Outsourcing is a common practice for providing flexibility to ramp up and ramp down capacity with relative ease. The need for this flexibility can also be driven by IT budgets or a lack of the appropriate skill sets available within the organization. If there is a specific need for a specialized skill set for a short duration, and permanently adding that skill to the organization doesn't make sense, then finding temporary talent is your best approach.

In any enterprise, the traditional statement of work which focuses on locking down the scope, time, and cost doesn't work. We don't know everything we need to know at the very beginning of a project, so how are we expected to be able to clearly identify what the totality of the scope is for these agreements?
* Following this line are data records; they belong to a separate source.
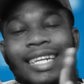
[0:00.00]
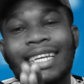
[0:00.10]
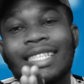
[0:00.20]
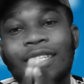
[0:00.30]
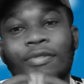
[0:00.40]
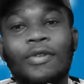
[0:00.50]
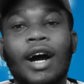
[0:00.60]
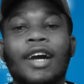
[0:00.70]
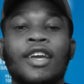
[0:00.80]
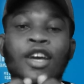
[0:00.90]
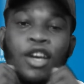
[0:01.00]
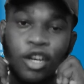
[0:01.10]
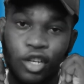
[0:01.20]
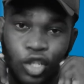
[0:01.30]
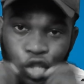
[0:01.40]
identify
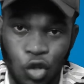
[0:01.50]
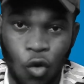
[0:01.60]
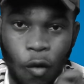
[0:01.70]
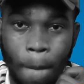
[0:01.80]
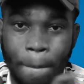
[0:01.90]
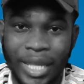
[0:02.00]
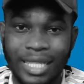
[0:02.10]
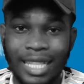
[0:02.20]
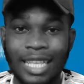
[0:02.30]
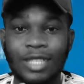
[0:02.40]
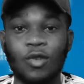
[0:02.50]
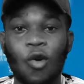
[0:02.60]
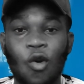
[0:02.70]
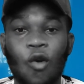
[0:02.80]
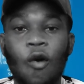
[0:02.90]
your
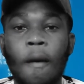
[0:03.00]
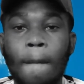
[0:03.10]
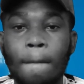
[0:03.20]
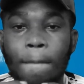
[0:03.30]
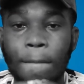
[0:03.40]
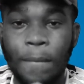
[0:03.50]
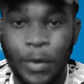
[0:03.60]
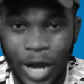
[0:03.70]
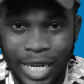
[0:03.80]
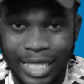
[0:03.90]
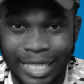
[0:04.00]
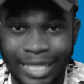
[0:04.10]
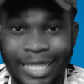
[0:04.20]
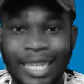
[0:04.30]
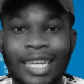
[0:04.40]
business or
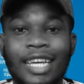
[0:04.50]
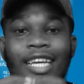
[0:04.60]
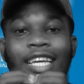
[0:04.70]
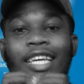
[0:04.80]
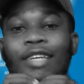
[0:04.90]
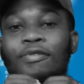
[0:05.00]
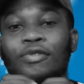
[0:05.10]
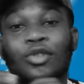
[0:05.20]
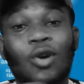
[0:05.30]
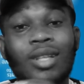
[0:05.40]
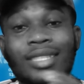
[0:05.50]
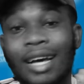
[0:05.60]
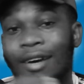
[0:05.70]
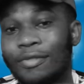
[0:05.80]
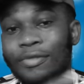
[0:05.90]
brand if you don't
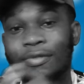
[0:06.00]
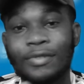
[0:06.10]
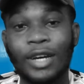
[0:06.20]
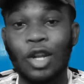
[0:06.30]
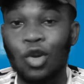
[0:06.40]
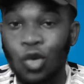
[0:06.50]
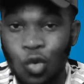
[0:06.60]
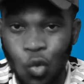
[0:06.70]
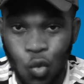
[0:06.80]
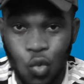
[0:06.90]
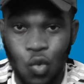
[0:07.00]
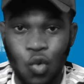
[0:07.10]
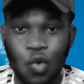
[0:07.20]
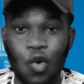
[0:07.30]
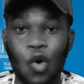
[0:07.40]
have a logo
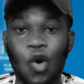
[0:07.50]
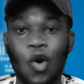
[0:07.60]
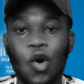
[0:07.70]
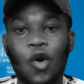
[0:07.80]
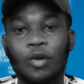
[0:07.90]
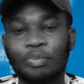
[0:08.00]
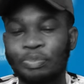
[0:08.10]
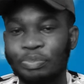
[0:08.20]
orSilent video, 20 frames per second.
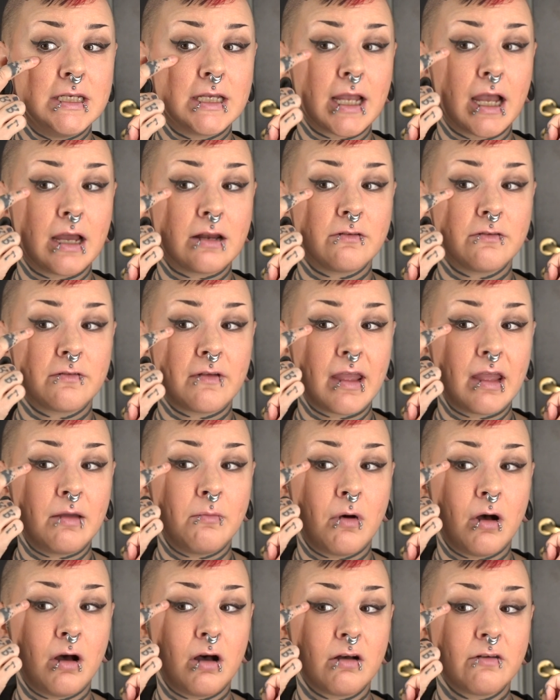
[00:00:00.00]
it kind of
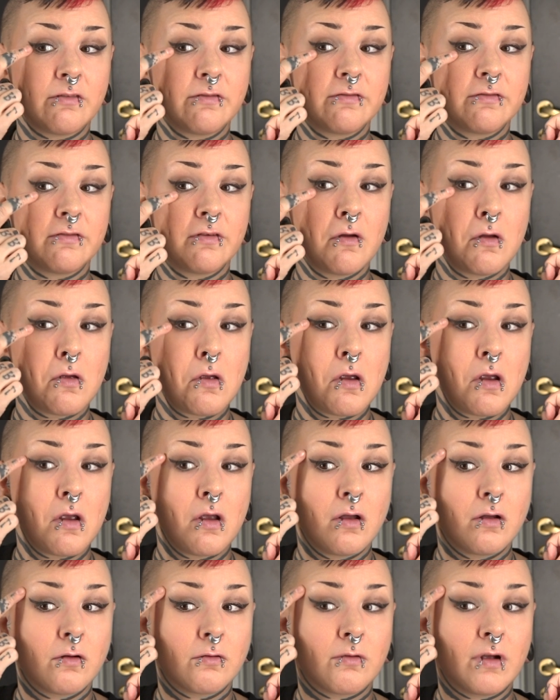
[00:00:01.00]
came off
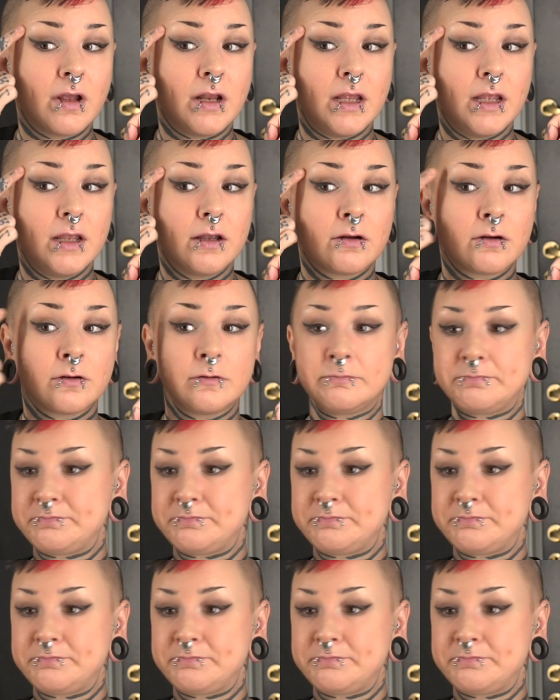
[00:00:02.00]
right here.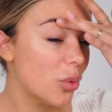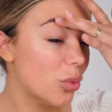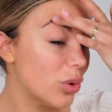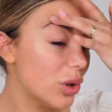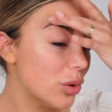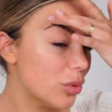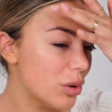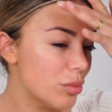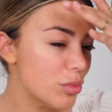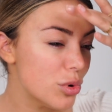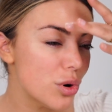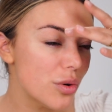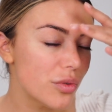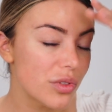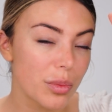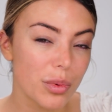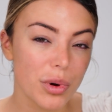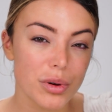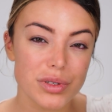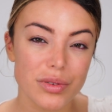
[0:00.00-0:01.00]
we
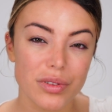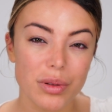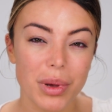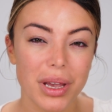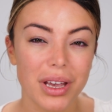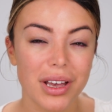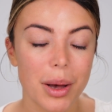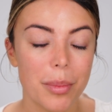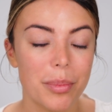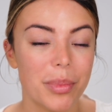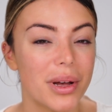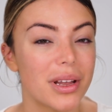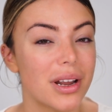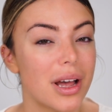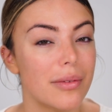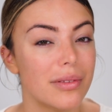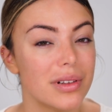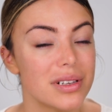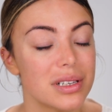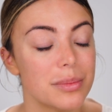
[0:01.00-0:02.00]
removed most of the makeup, but
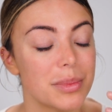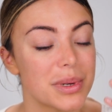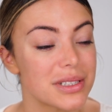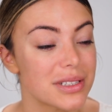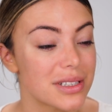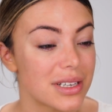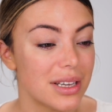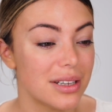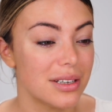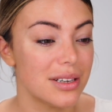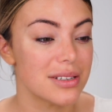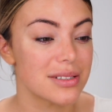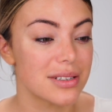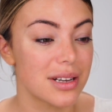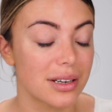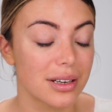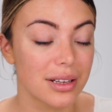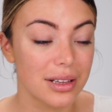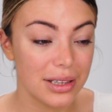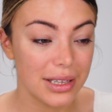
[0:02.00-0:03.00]
obviously my skin is
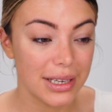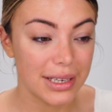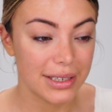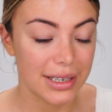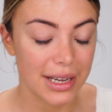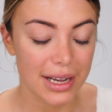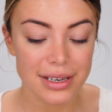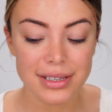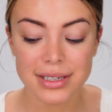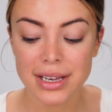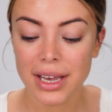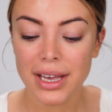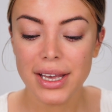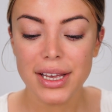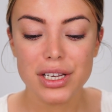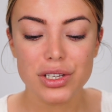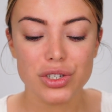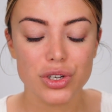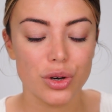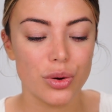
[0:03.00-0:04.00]
not clean yet.
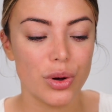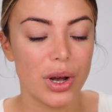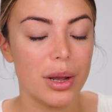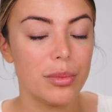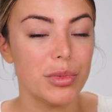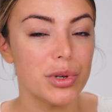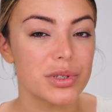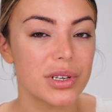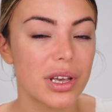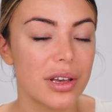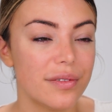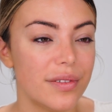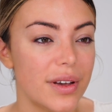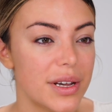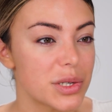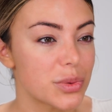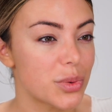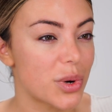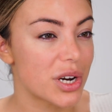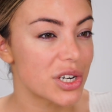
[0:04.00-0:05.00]
So I'm using a
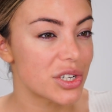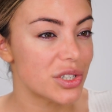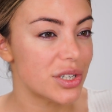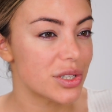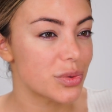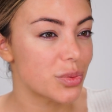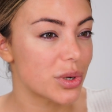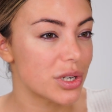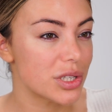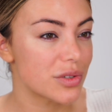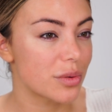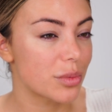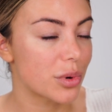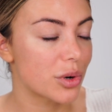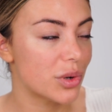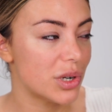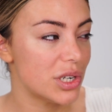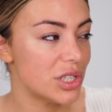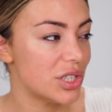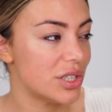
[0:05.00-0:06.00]
face wash. This one is from
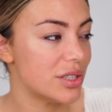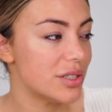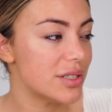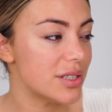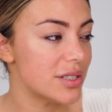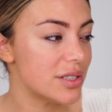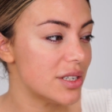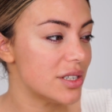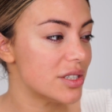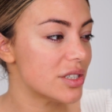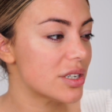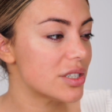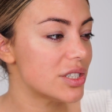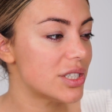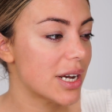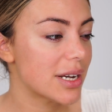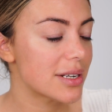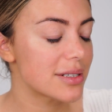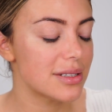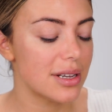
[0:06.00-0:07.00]
Origins. This is
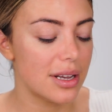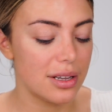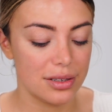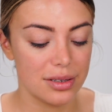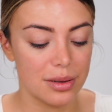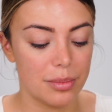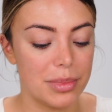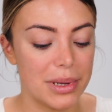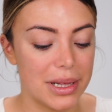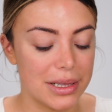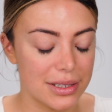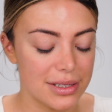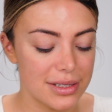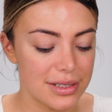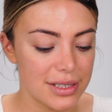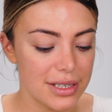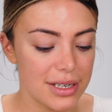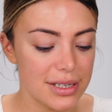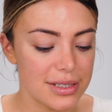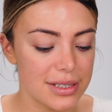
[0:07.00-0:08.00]
Checks and
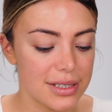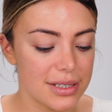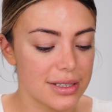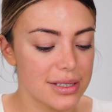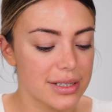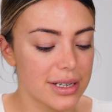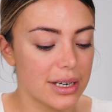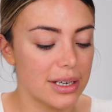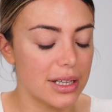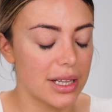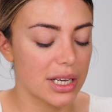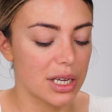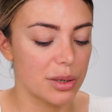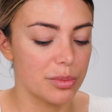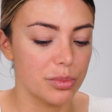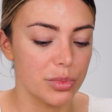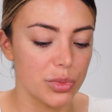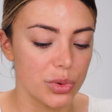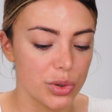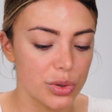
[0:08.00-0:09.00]
Balances. This is kind of like a
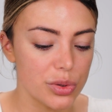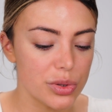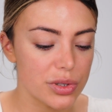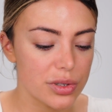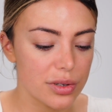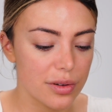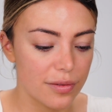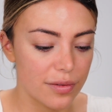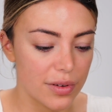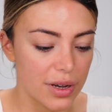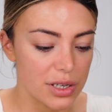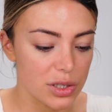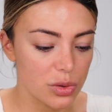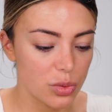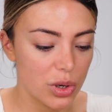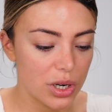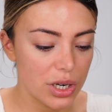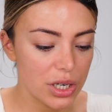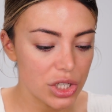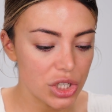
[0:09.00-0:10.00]
mousse face
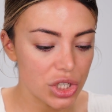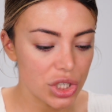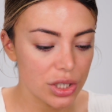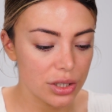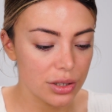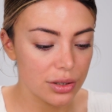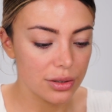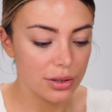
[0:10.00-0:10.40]
wash,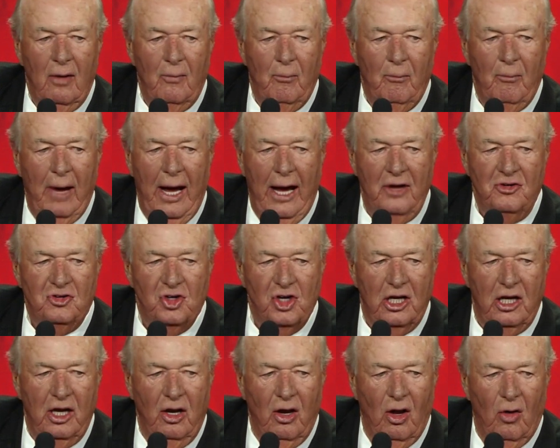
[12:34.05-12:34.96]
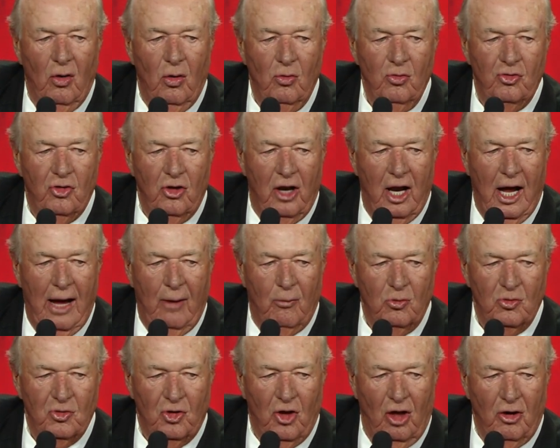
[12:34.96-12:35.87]
Magic knows that I
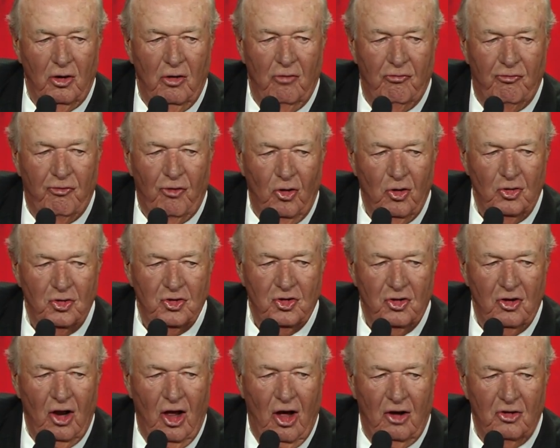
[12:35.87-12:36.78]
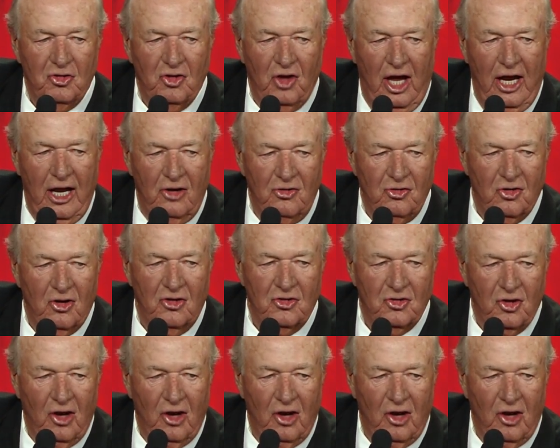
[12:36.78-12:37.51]
was on the first Los Angeles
Scope, time and cost are all related. If any one of these factors changes, then the other two have to adjust. An Agile statement of work, which focuses on two of these factors, cost and time, will ensure the adaptability needed to change as requirements emerge throughout the process.

A statement of work that identifies a specific cost per sprint for a dedicated development team, and the scope loosely defined but remains open to adaptation, provides the flexibility needed.

It does create risk in understanding what, or how much, work will get done. This is why creating statements of work that focus on deliverables across a few 2-4 week iterations is required. The Agile manager gets to see progress in small batches; creating smaller risk containers and better flexibility to adapt to what is actually being delivered.

Manage Organizational Change

During an Agile transformation, the first thing discussed is the need for the organization's culture to adapt to an Agile mindset, and very often, the last thing that actually changes is the culture. This should be expected as the culture of an organization is built on the habits it has formed based on past experience and both past and present leadership styles.

This drives the need to understand the principles of the targeted Agile framework and Agile manifesto. Without these principles, organizations will continue to drive conflict and disagreement with how to adapt their process and practices because they don't have a compass directing them to the best answer.

If we don't agree that "working software is the primary measure of progress", then we begin to create metrics that reinforce anti-patterns driving activities that may keep teams busy but don't actually reduce cycle time.

If we don't have "continuous attention to technical excellence", we continue to take shortcuts to deliver things based on artificial roadmaps and then spend more time developing features that must work within the inefficient work created before. It also means having to set more time aside to fix the shortcuts and poor practices than we are focusing on delivering value to the organization.

In order to move towards an Agile culture, the Agile manager must take a lean-agile mindset. This is a mindset that takes an economic view of all decisions, and weighs those decisions against the principles and if they help meet the principles.

The Agile manager is one of the most important roles within an Agile enterprise. This group of leaders are the ones who take a grand vision and strategy and translate that into something that can be executed and deliver value.

This is done by managing their teams with a lean-agile mindset, taking an economic view on decisions, ensuring partners and suppliers have Agile and flexible agreements, and leading the change utilizing the principles as a foundation.